Could you retype exactly the line containing "(263.80 s to 264.80 s)" and every line after it in the data below, leaving out the pictures?

[Stored data]
════════

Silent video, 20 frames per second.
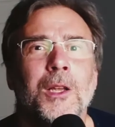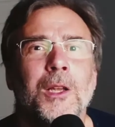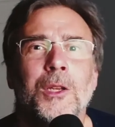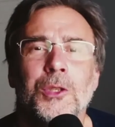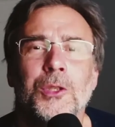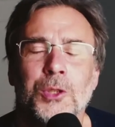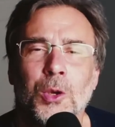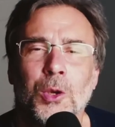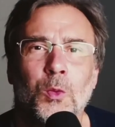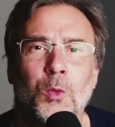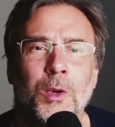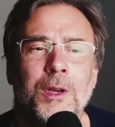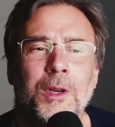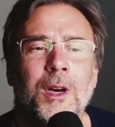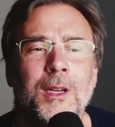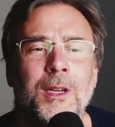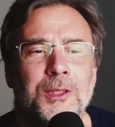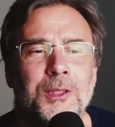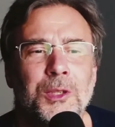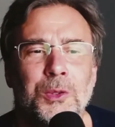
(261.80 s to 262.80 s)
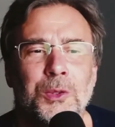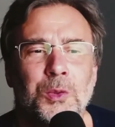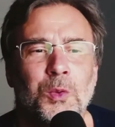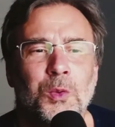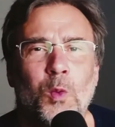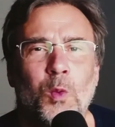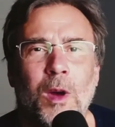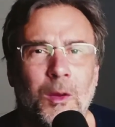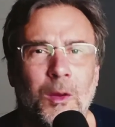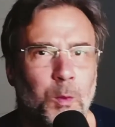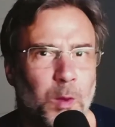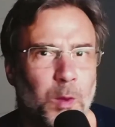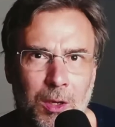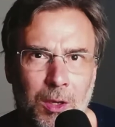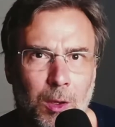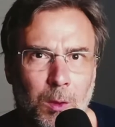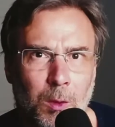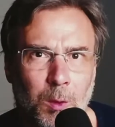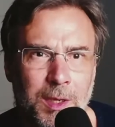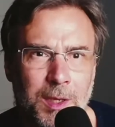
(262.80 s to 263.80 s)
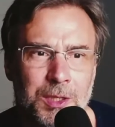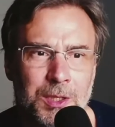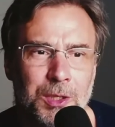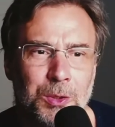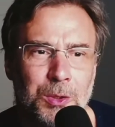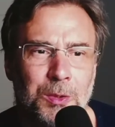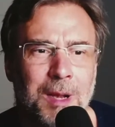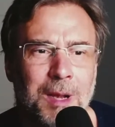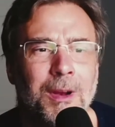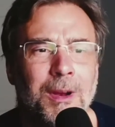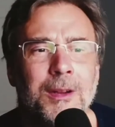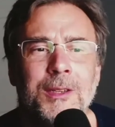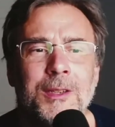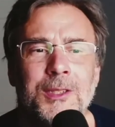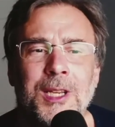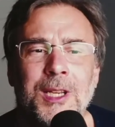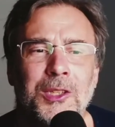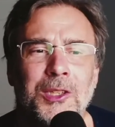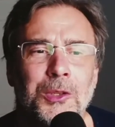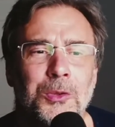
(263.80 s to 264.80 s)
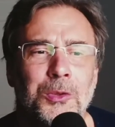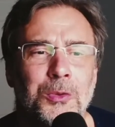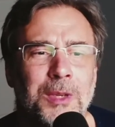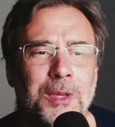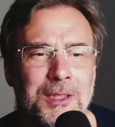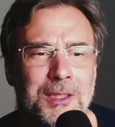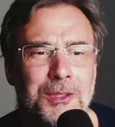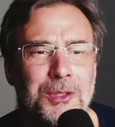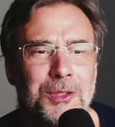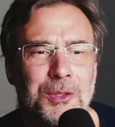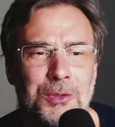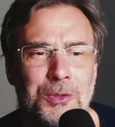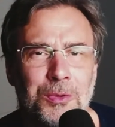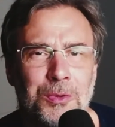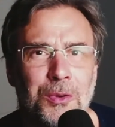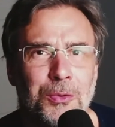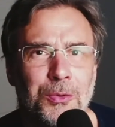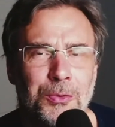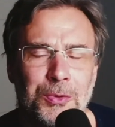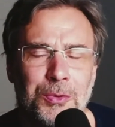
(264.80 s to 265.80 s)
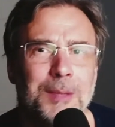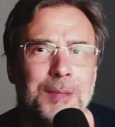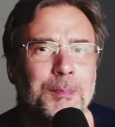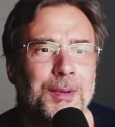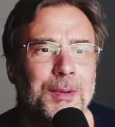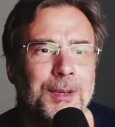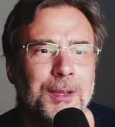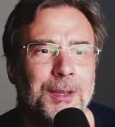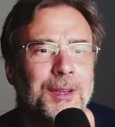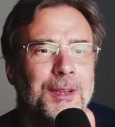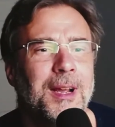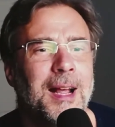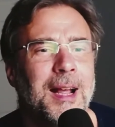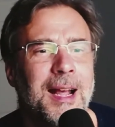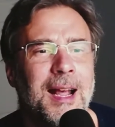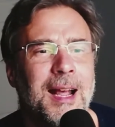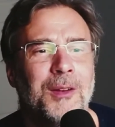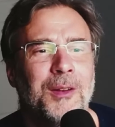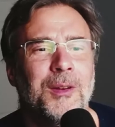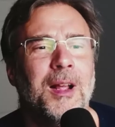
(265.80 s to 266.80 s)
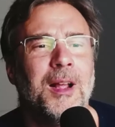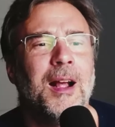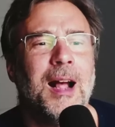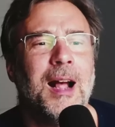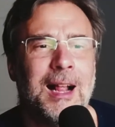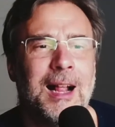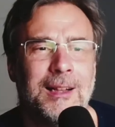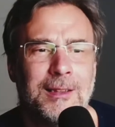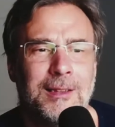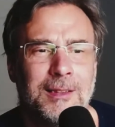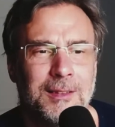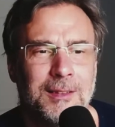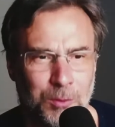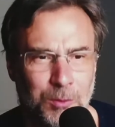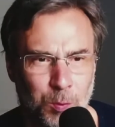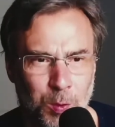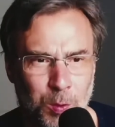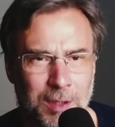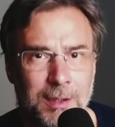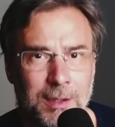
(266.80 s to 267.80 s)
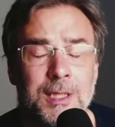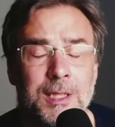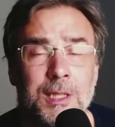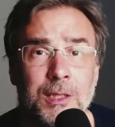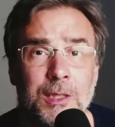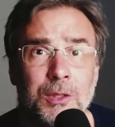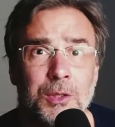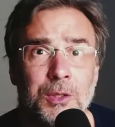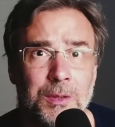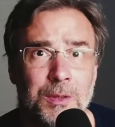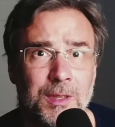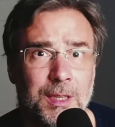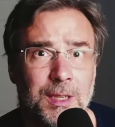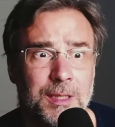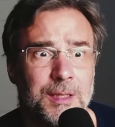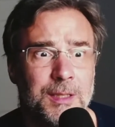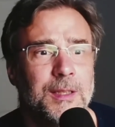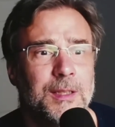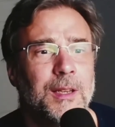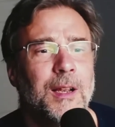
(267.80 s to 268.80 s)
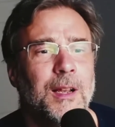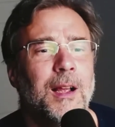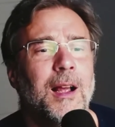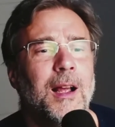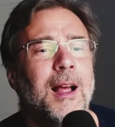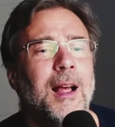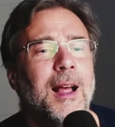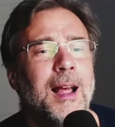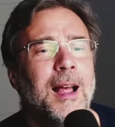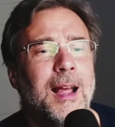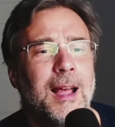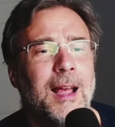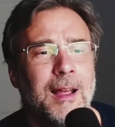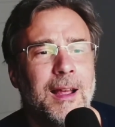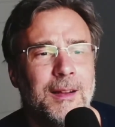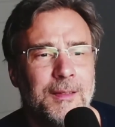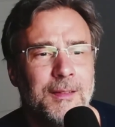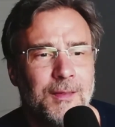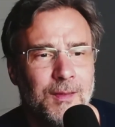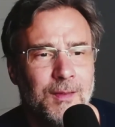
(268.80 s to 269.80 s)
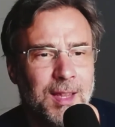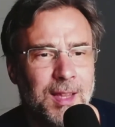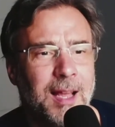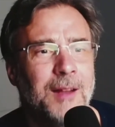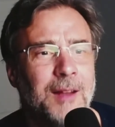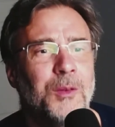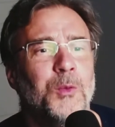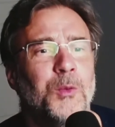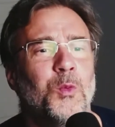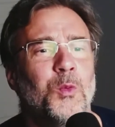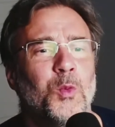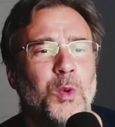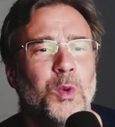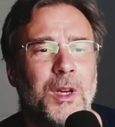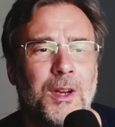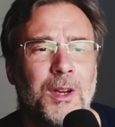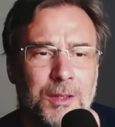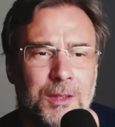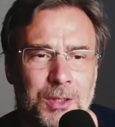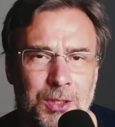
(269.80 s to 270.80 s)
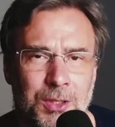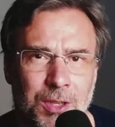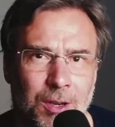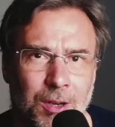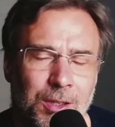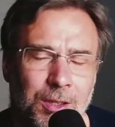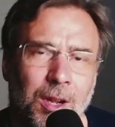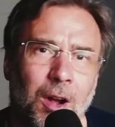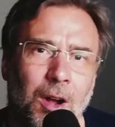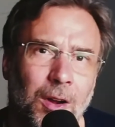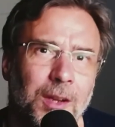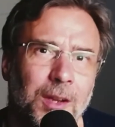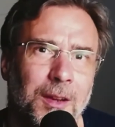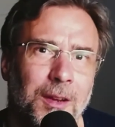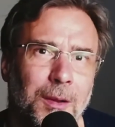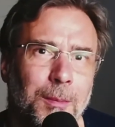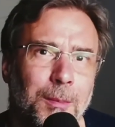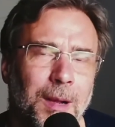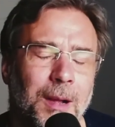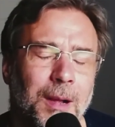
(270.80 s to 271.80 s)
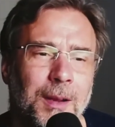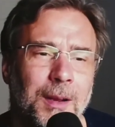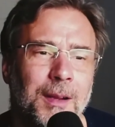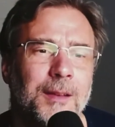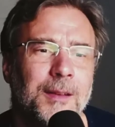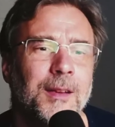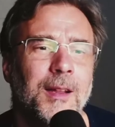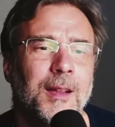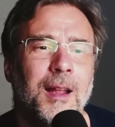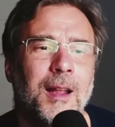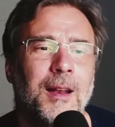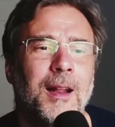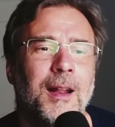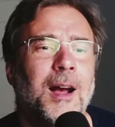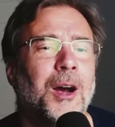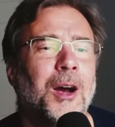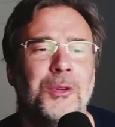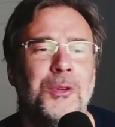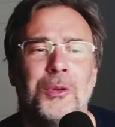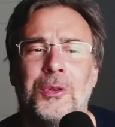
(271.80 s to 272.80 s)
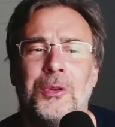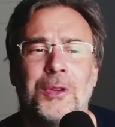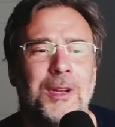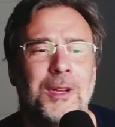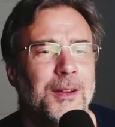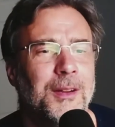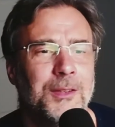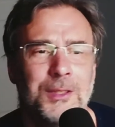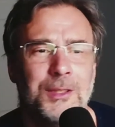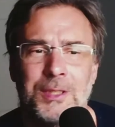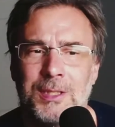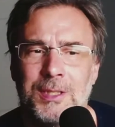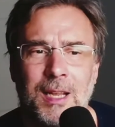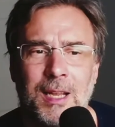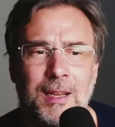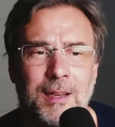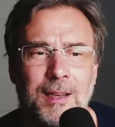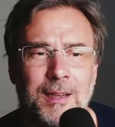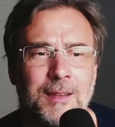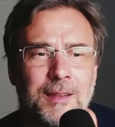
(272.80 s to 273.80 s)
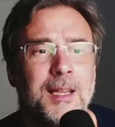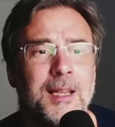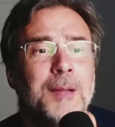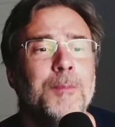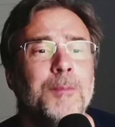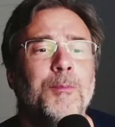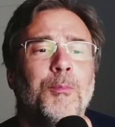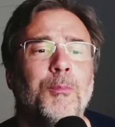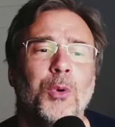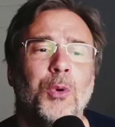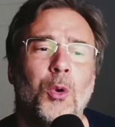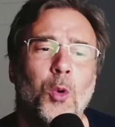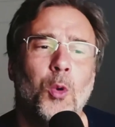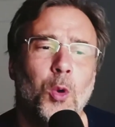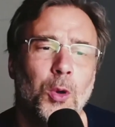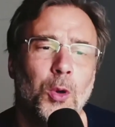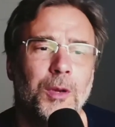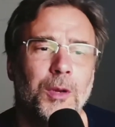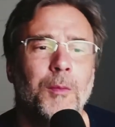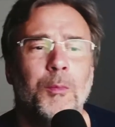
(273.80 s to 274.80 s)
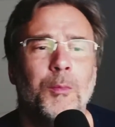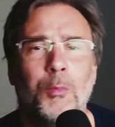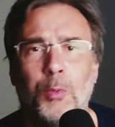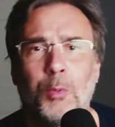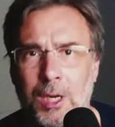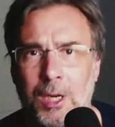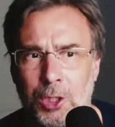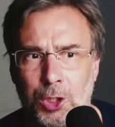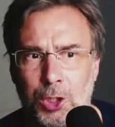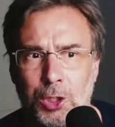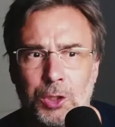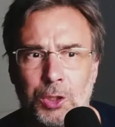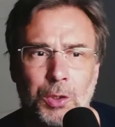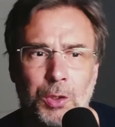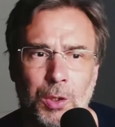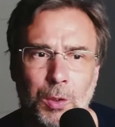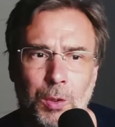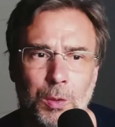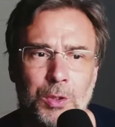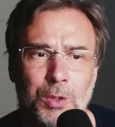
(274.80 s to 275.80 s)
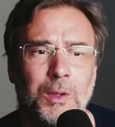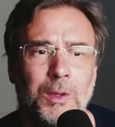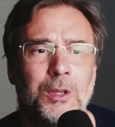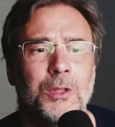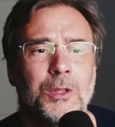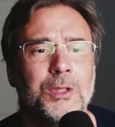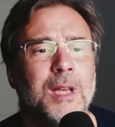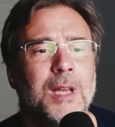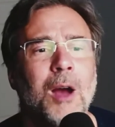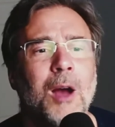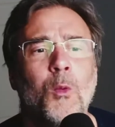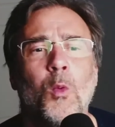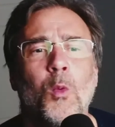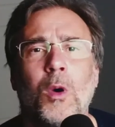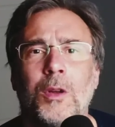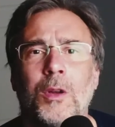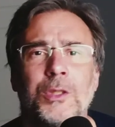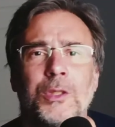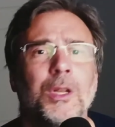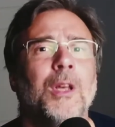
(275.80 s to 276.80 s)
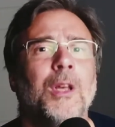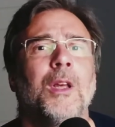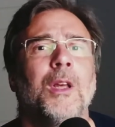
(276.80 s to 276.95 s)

So we're going to do what we always do. I'm going to take you into Reaper and we'll listen to this and then we're going to start talking about it and how you can understand it in broad brush strokes because I want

════════

RESULT FOR THIS EXERCISE:
(263.80 s to 264.80 s)
(264.80 s to 265.80 s)
(265.80 s to 266.80 s)
(266.80 s to 267.80 s)
(267.80 s to 268.80 s)
(268.80 s to 269.80 s)
(269.80 s to 270.80 s)
(270.80 s to 271.80 s)
(271.80 s to 272.80 s)
(272.80 s to 273.80 s)
(273.80 s to 274.80 s)
(274.80 s to 275.80 s)
(275.80 s to 276.80 s)
(276.80 s to 276.95 s)

So we're going to do what we always do. I'm going to take you into Reaper and we'll listen to this and then we're going to start talking about it and how you can understand it in broad brush strokes because I want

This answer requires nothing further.